» Exercise description: Lift out, unaltered, the lines of the material below between the line holding "[4:40.11-4:40.26]" and the line holding "Transcript: you're calling", counting both.
****************
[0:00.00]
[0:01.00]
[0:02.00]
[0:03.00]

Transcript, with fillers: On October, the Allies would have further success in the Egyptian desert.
****************
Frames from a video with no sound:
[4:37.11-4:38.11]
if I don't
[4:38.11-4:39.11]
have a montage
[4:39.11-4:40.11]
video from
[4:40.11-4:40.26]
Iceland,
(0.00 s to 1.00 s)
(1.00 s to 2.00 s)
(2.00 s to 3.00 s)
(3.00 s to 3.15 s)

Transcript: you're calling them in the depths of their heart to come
****************
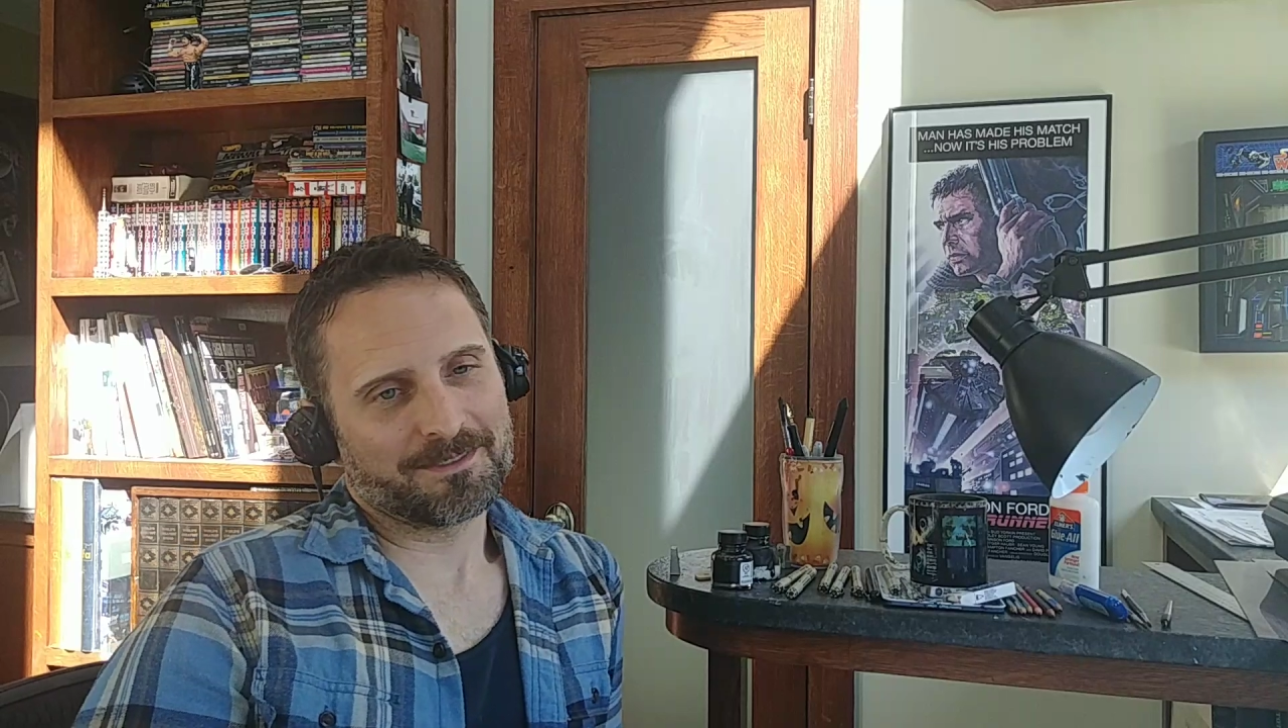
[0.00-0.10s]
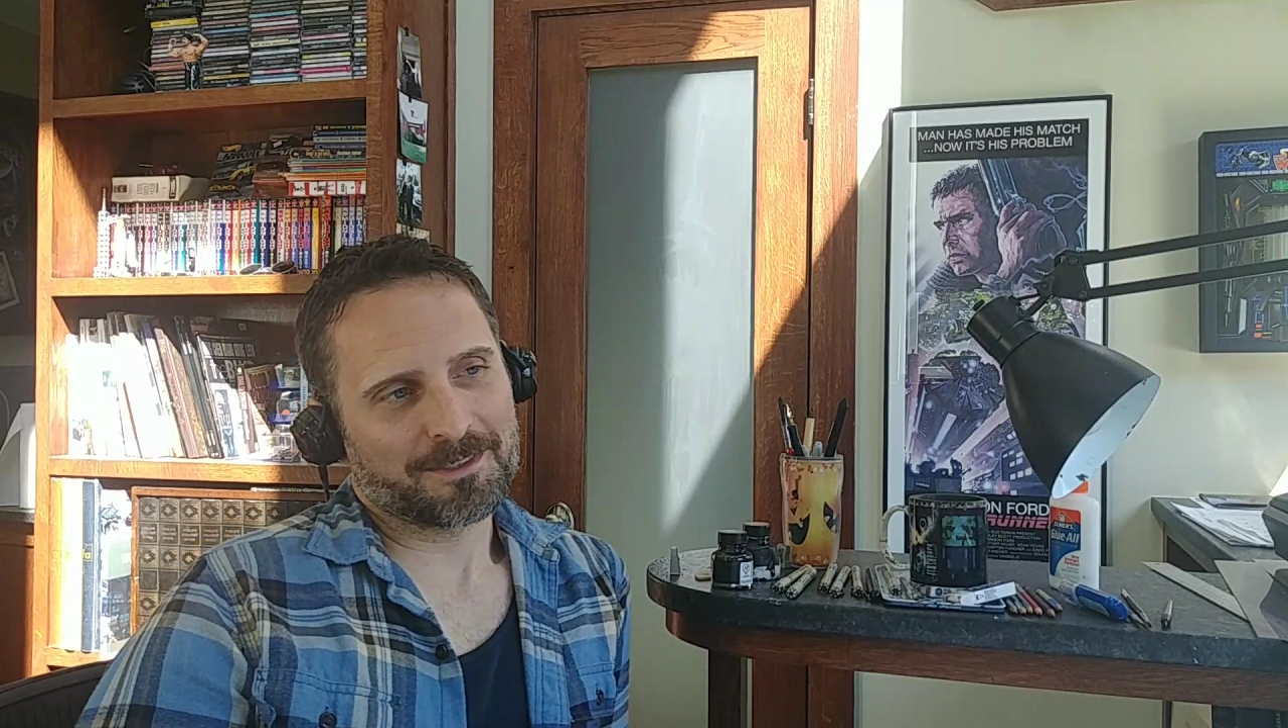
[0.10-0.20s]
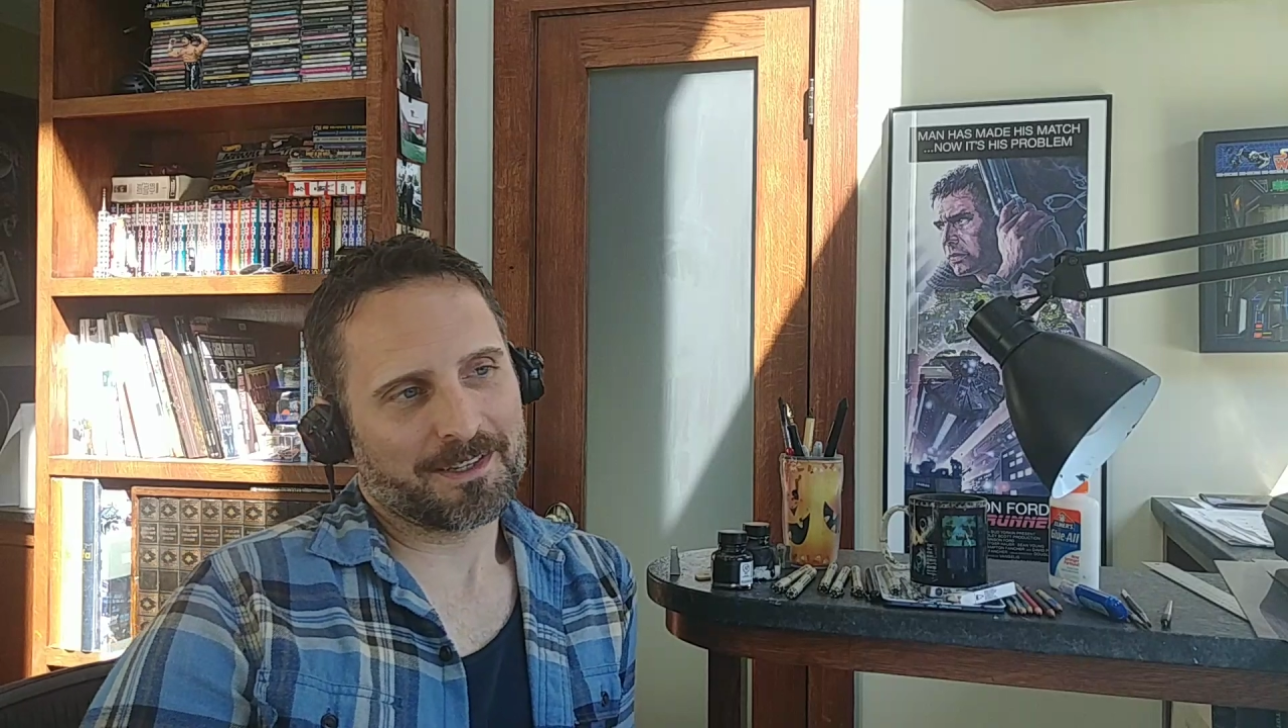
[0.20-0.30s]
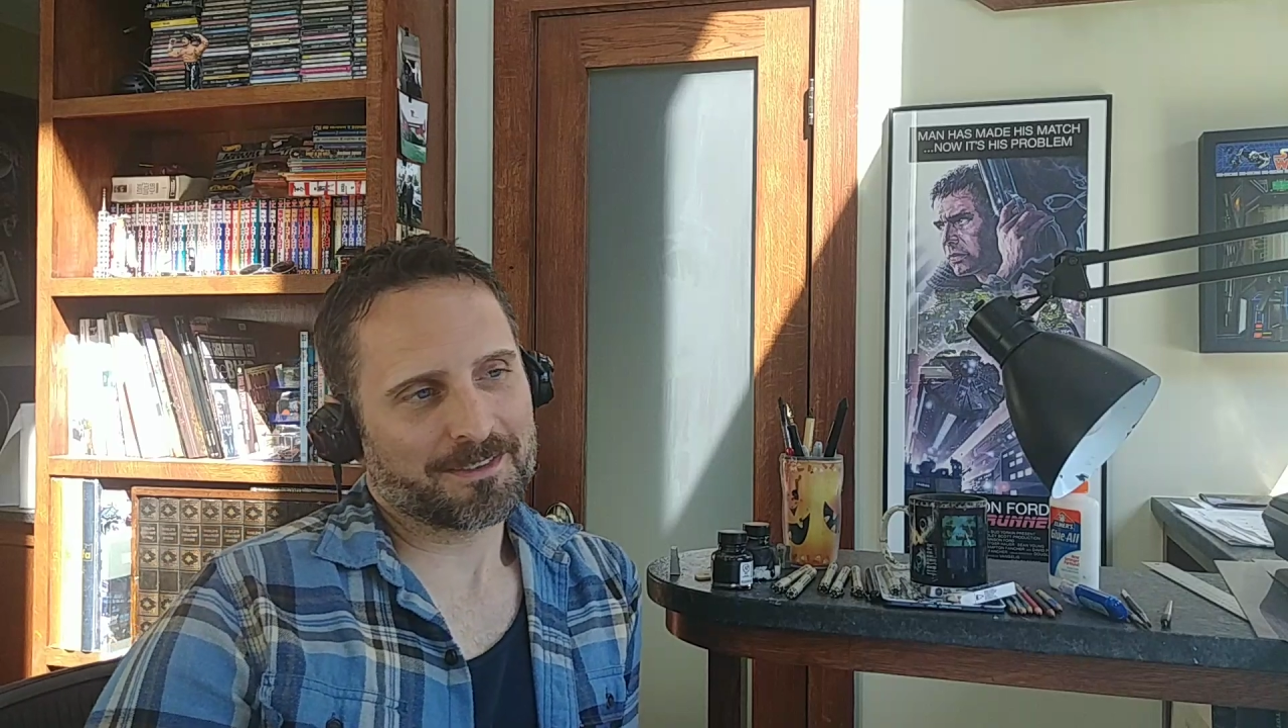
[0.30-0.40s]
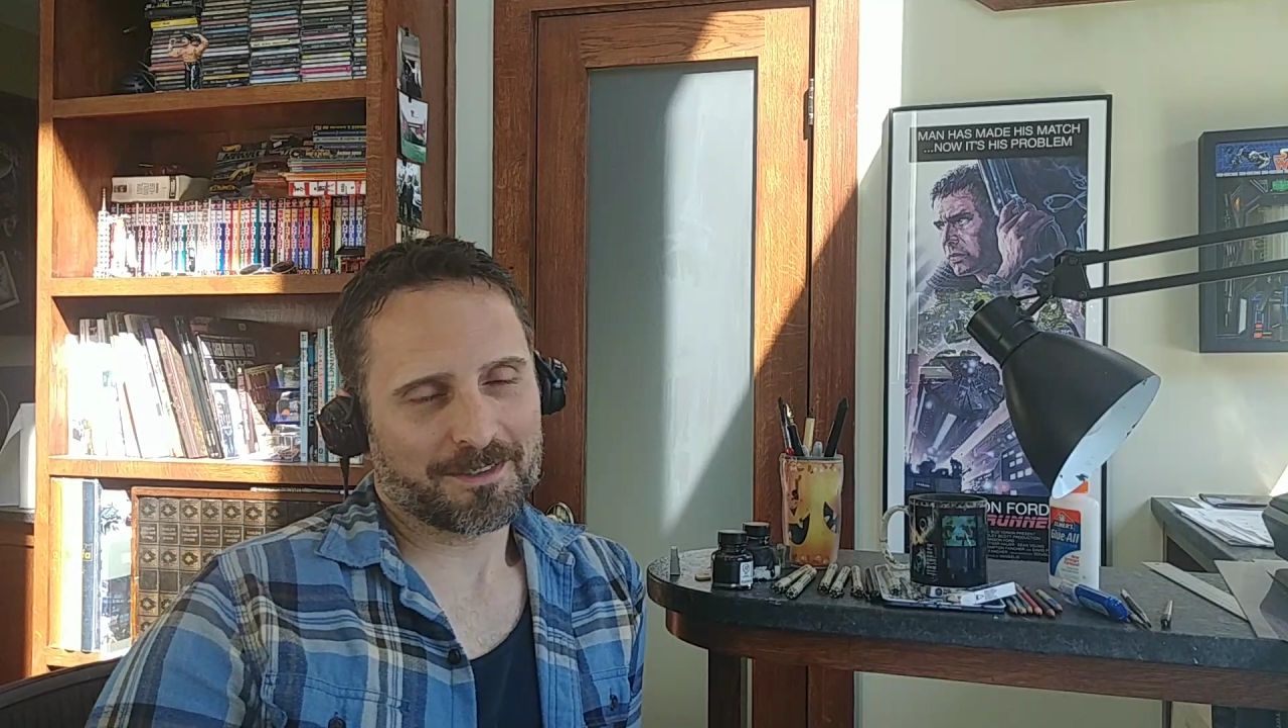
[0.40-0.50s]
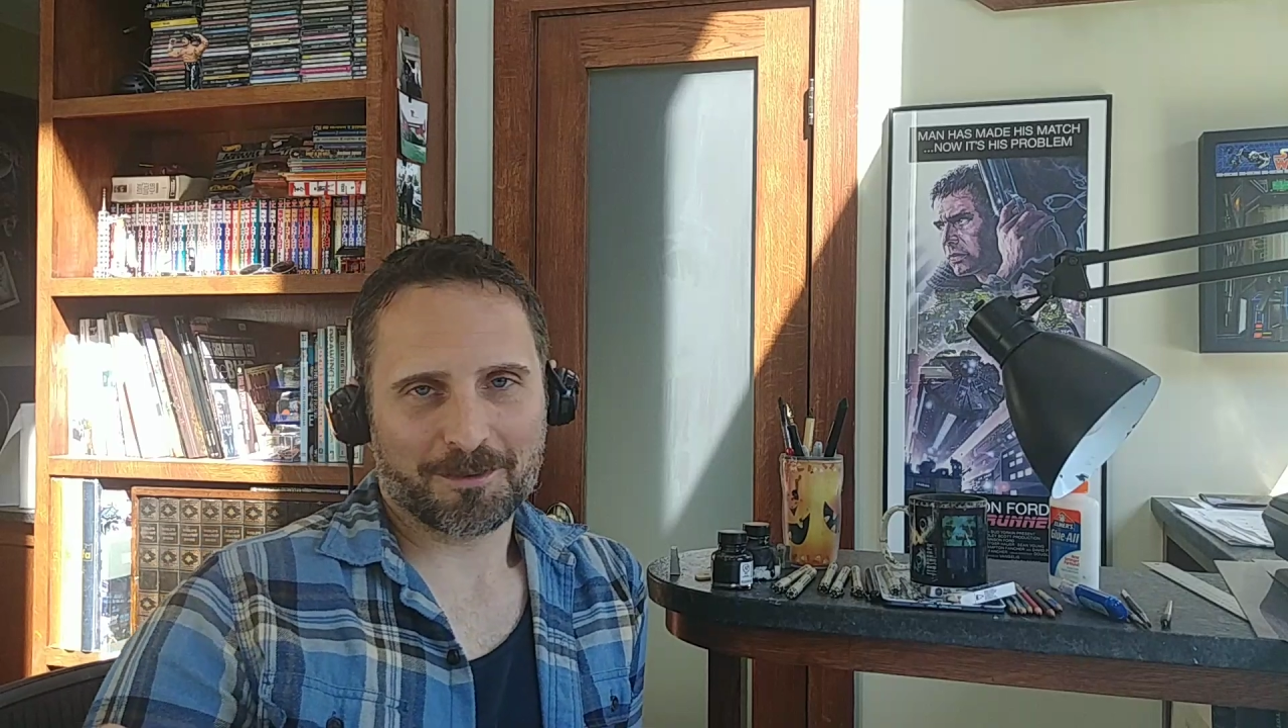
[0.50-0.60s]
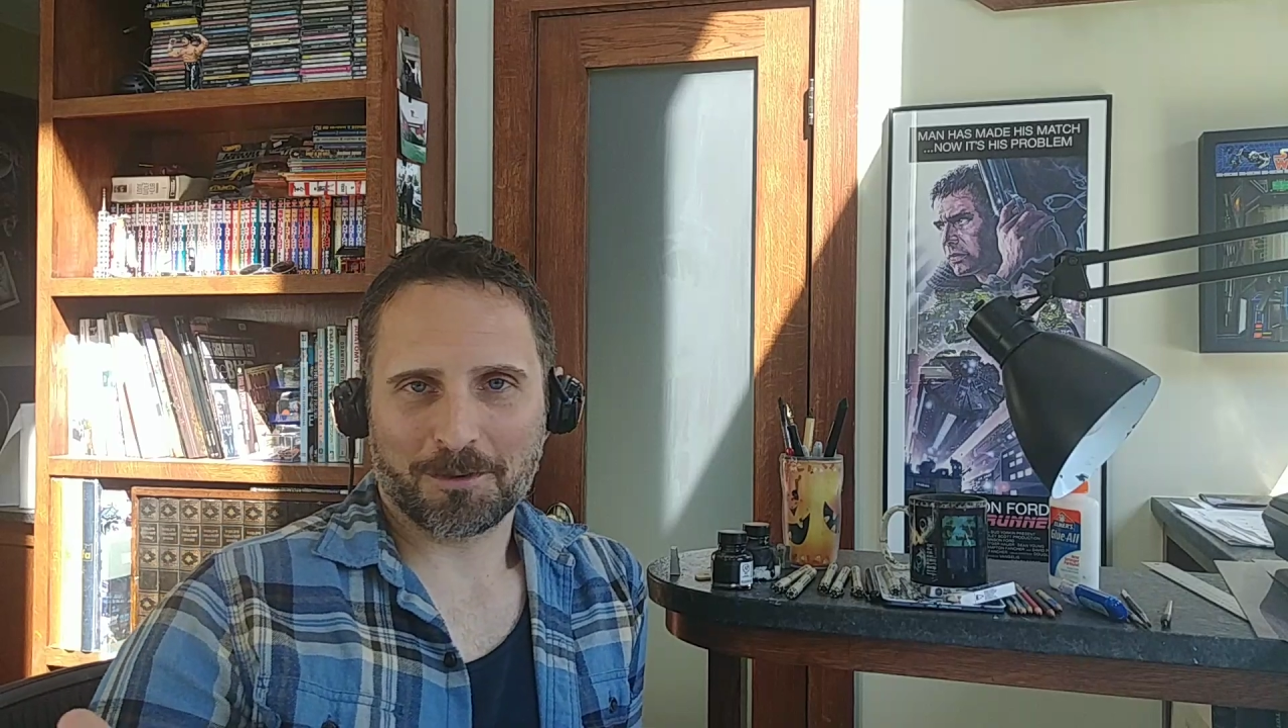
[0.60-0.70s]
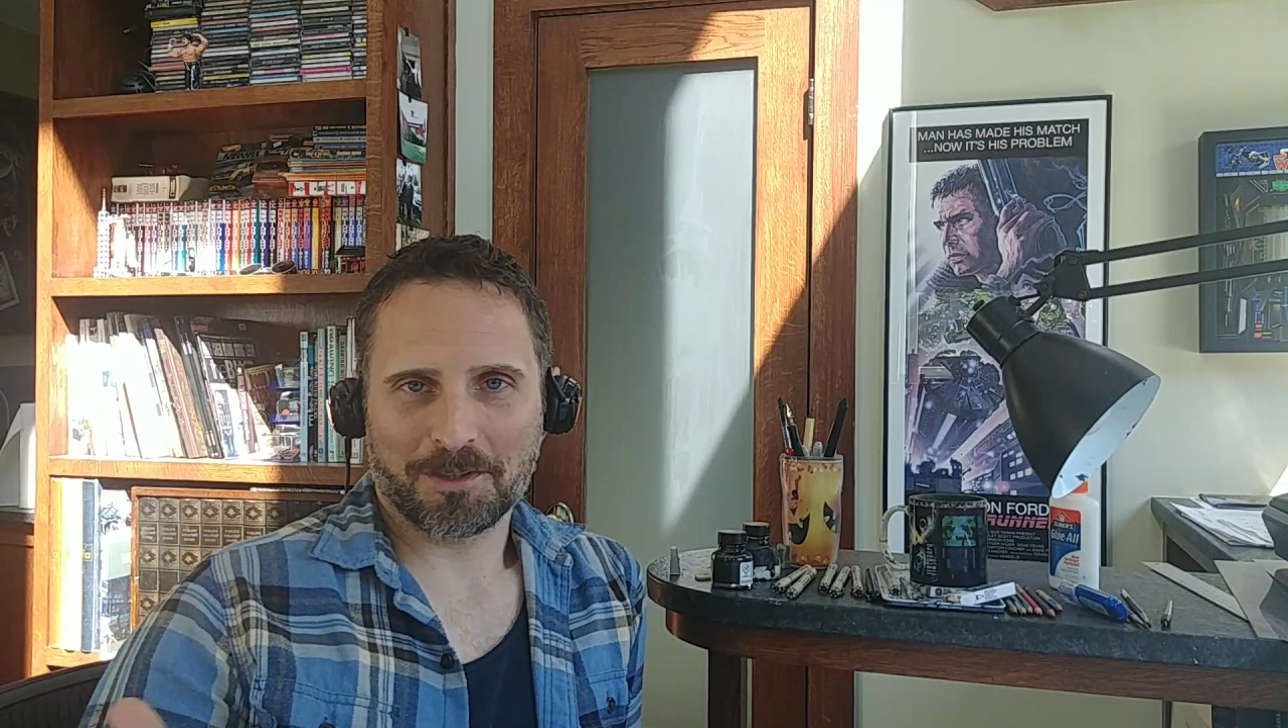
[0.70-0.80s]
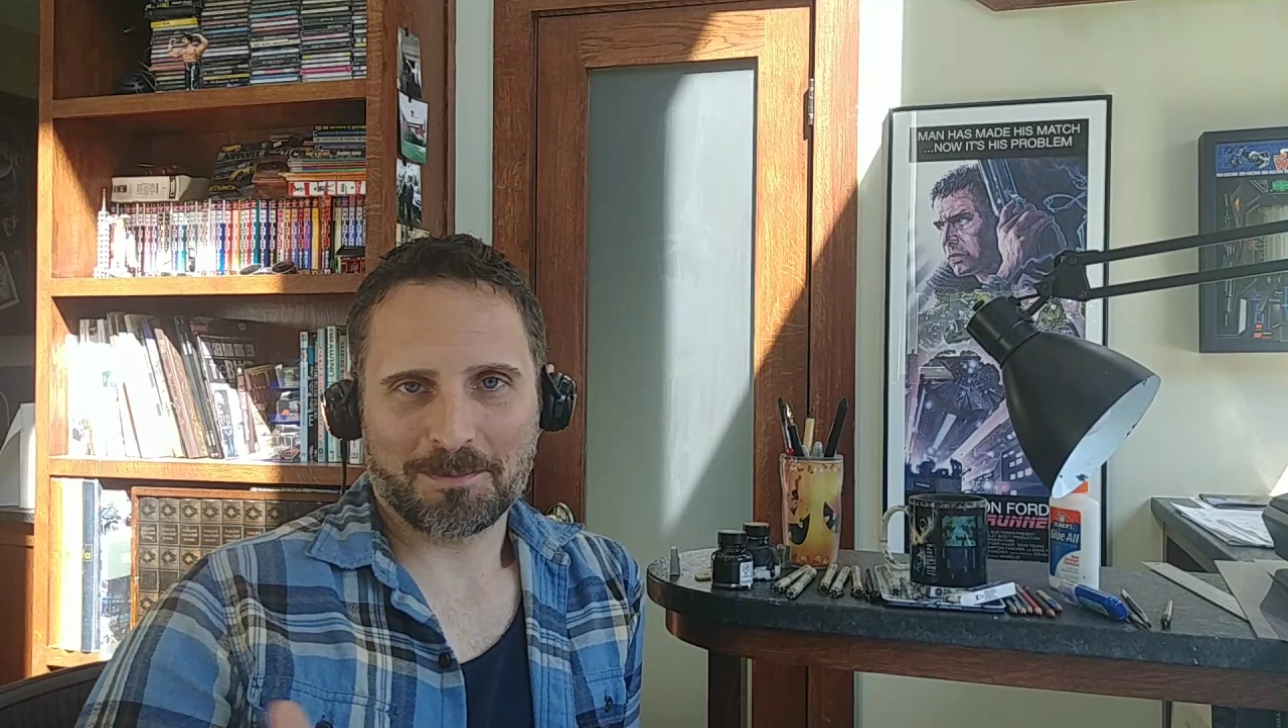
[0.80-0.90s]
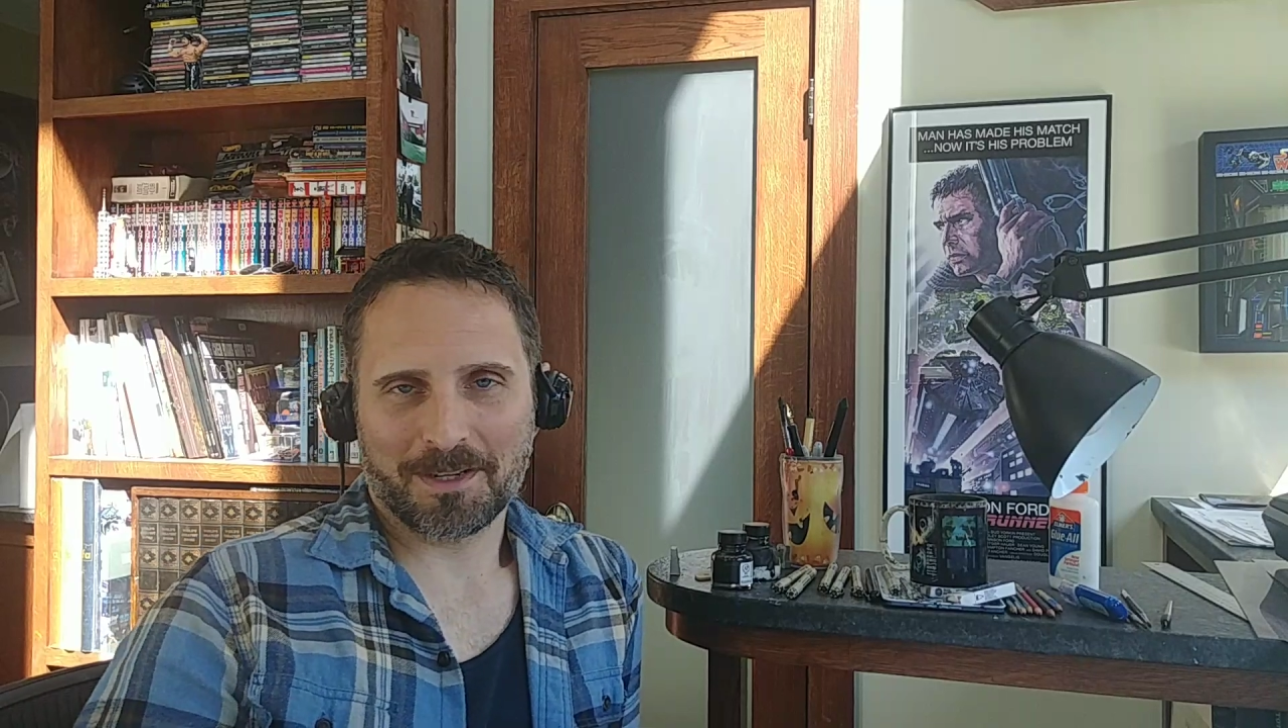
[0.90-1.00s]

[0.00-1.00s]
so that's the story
****************
» Response:
[4:40.11-4:40.26]
Iceland,
(0.00 s to 1.00 s)
(1.00 s to 2.00 s)
(2.00 s to 3.00 s)
(3.00 s to 3.15 s)

Transcript: you're calling them in the depths of their heart to come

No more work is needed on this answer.